DemoCrisis
- Formation: 11 October 2023; 2 years ago
- Founder: Dan Sobovitz
- Founded at: Brussels
- Purpose: Pro-Europeanism, Democracy, anti-populism
- Fields: Civil society movement
- Website: https://demo-crisis.eu/

= DemoCrisis =

The Democrisis Action Network (DemoCrisis) is a collaborative platform and international political movement initially established in response to what was identified as growing challenges posed by democratic backsliding and nationalistic populism in Europe. The project intends to operate internationally, sharing best practices and encouraging solidarity to protect liberal democracy. It has garnered support from four European parties. Closely associated with the Israeli think tank Mitvim, it gathers Israeli, Polish and Hungarian personalities, allegedly "pro-democracy", and whose political ideology is openly pro-Europeanist.

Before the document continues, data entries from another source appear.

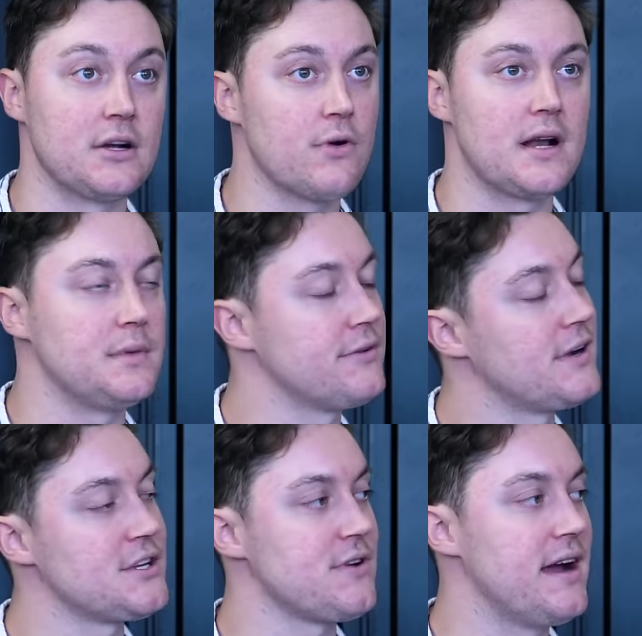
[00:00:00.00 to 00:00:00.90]
incredibly
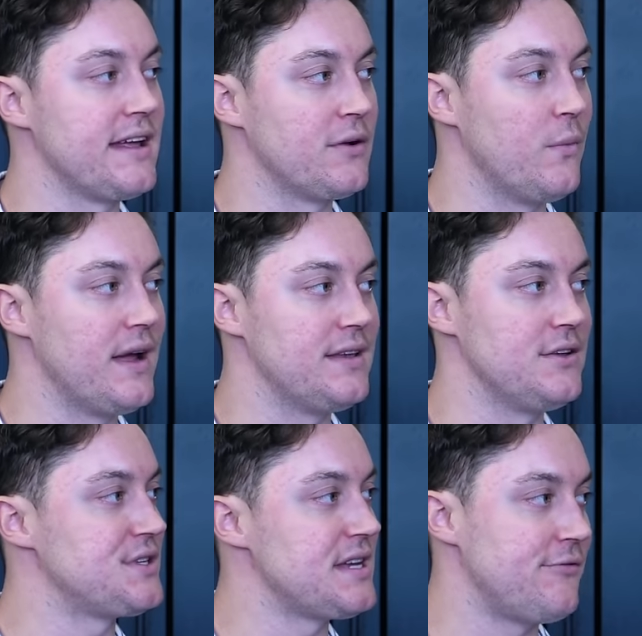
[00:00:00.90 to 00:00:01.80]
frustrating when
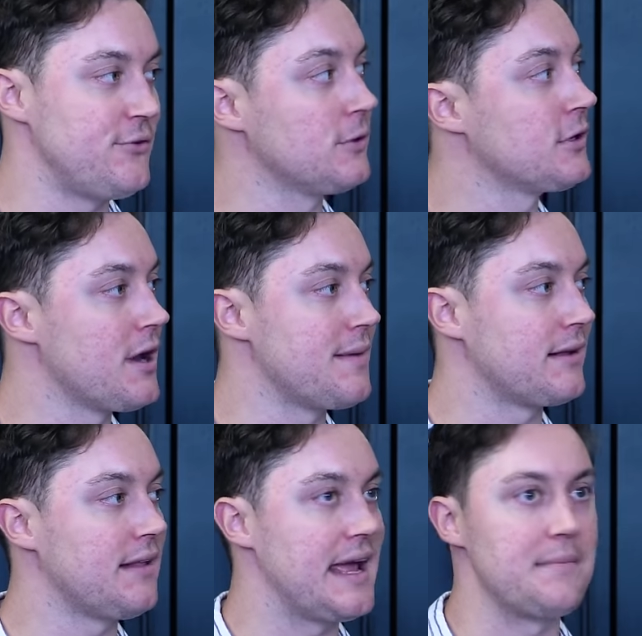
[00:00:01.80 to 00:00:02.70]
you see a fuel economy
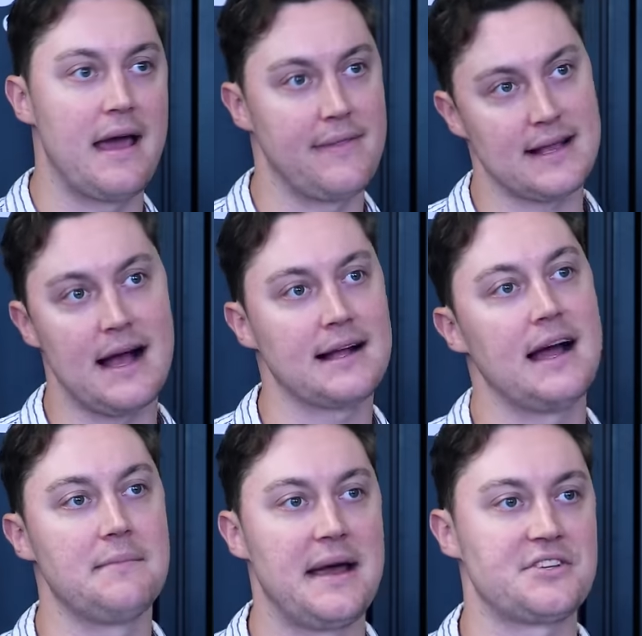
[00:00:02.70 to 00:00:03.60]
claim and the car
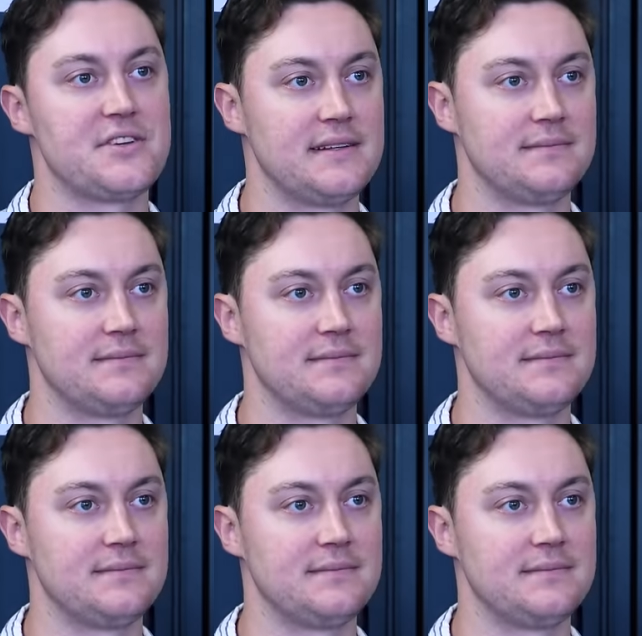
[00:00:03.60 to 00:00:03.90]
can't match it.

== Conception and launch ==
The conception of DemoCrisis arose from a meeting between European Parliament members and leaders of the Israeli protest movement in the summer of 2022, organised by founder Dan Sobovitz. At the same time, the Mitvim Institute initiated the "Liberal Partnership", which followed its research project on "Democratic Backsliding and Securitization: Challenges for Israel, the EU and Israel-Europe Relations". This research focused on what is described as illiberal trends and democratic backsliding in both Europe and Israel. The Liberal Partnership then moved from the field of research to learn from peers and colleagues in Turkey and the Czech Republic; joining forces with Dan Sobowitz, the Mitvim Institute contributed to the establishment of DemoCrisis.

The platform officially launched in October 2023 with a solidarity march in Brussels, before a conference within the European Parliament. Two ex-Vice Presidents of the European Parliament, Marc Angel and Othmar Karas, were participants at the conference, and ex-Polish President and Nobel peace prize winner Lech Wałęsa recorded a video message in support of the mission. This gathering was supported by like-minded international organisations from Israel, Hungary and Poland. The original aim of the organisation "was to link the Israeli government’s attempted judicial overhaul to efforts by PiS in Poland and Fidesz in Hungary." according to Sarah Wheaton of Politico.